Canvas size makes the effect worse.
Many whiteboards scale the backing surface for high-DPI screens:
CSS size: 800 × 600
devicePixelRatio: 3
actual canvas: 2400 × 1800
That is more than 4 million pixels. If the browser has to do additional clipping or compositing work on a surface that large, frame time can climb very quickly.
What we can say with confidence
From our testing, we can say this confidently:
- performance was poor on an older Android-based digital board running Firefox
- the canvas logic itself was not enough to explain the slowdown
- removing
border-radiusfrom the container restored smooth drawing
What we cannot prove from this debugging session alone is the exact internal path the browser took. Without profiler traces or a reduced benchmark across multiple browser versions, claims like “this definitely fell back to software clipping” would be stronger than our evidence.

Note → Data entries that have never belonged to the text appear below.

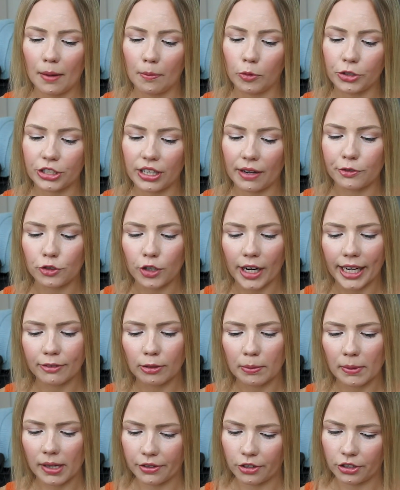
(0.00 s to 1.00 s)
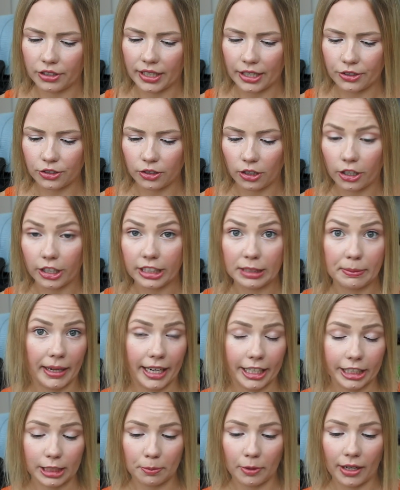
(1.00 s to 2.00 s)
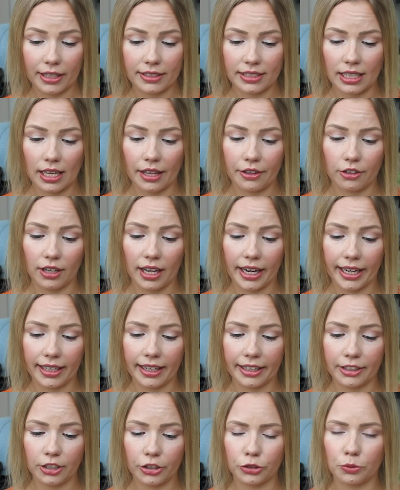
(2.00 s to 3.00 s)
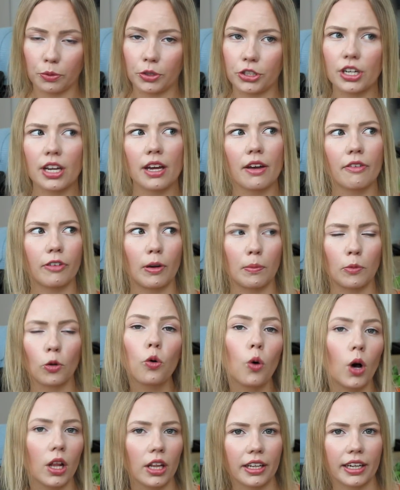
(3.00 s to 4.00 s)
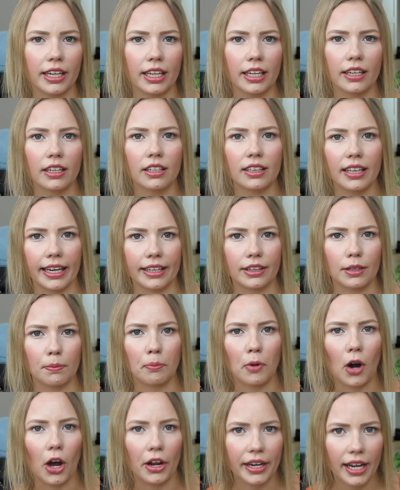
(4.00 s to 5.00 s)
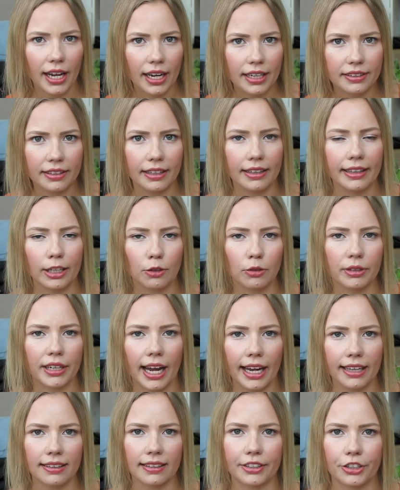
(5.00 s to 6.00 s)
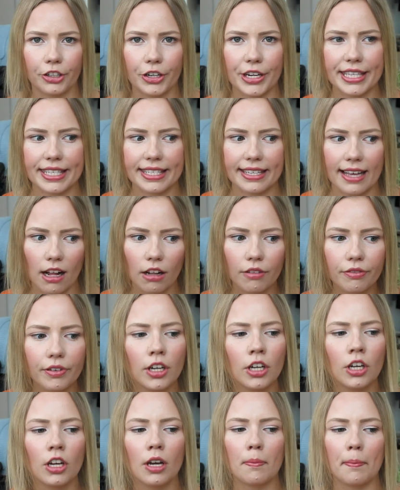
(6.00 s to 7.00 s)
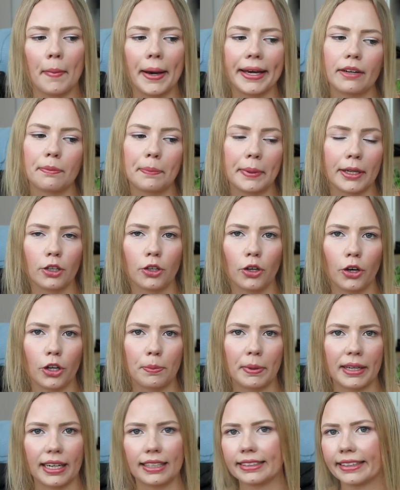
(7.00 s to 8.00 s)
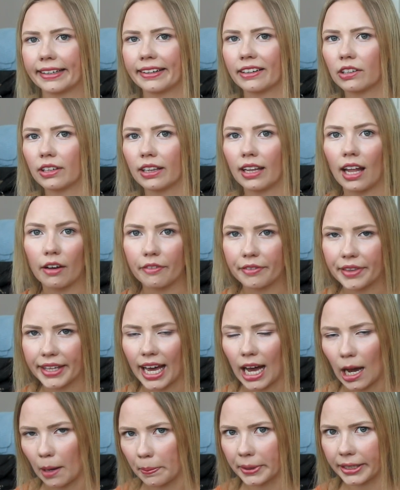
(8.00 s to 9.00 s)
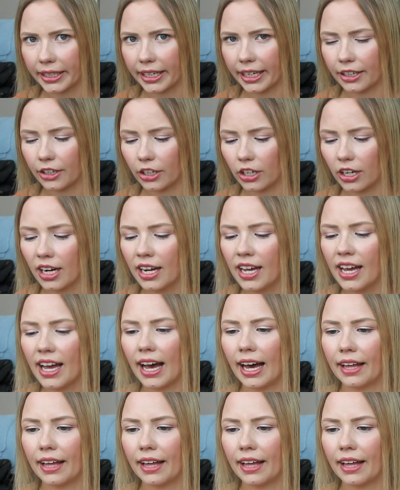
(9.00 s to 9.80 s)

which I've tried from other natural cosmetics brands, other eyeliners, which from quality, like the product, the liquid eyeliner itself might have been good, but I didn't love the applicator.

So the most accurate version of the finding is this: we discovered the issue by removing border-radius, and the best explanation is that it had been triggering a rounded clipping strategy around a frequently updating canvas.
We also have a plausible hypothesis for why the behavior differed across devices. On the older whiteboard, Firefox may not have been able to keep that clipping path on a fast GPU path, which would make each canvas update more expensive. On another whiteboard with similar hardware but newer software running Chrome, the same kind of clipping appeared to be much cheaper. That does not prove a Firefox-specific software fallback, but it is consistent with differences in browser engines, graphics stacks, and hardware acceleration support.
The practical fix
The simplest fix, for now, was to stop clipping the canvas itself.
So at the moment our whiteboard is just square. We removed the rounded corners from the canvas container and kept the fast path.
That is not necessarily the final design solution, but it is the correct trade-off while performance is the more important constraint.
We also kept one additional optimization in mind: cap the pixel ratio when necessary.
const dpr = Math.min(window.devicePixelRatio, 2)
On older devices, that small compromise can reduce surface size significantly while keeping the visual quality good enough for real use.
The takeaway
Performance bugs do not always live inside the hot path you wrote.
Sometimes they live in the interaction between that hot path and the browser’s rendering pipeline.
In our case, the lesson was not “never use border-radius.” It was this: if removing border-radius suddenly fixes performance, the real problem may be the rounded border-clipping strategy attached to that element.
It was also a reminder never to underestimate CSS. A property that looks purely decorative can still change the rendering path enough to make a responsive canvas feel broken.
And it was a reminder not to underestimate the gap between one browser and another. Rendering is a deeply complex problem, and every browser-device combination brings its own engine behavior, graphics stack, and set of optimizations, or missing optimizations. Those differences can have an enormous impact on performance.
That is why the same UI can feel unusably slow on one setup and perfectly smooth on another. Older Firefox on Android may have taken a slower clipping path here, while a newer Chrome-based stack may have kept the same visual effect cheap enough to be almost invisible.
If you run into a whiteboard that performs well almost everywhere but struggles on older Android hardware, this is an easy experiment to try:
remove rounded clipping from the canvas container and see what happens.
The result may be surprisingly dramatic.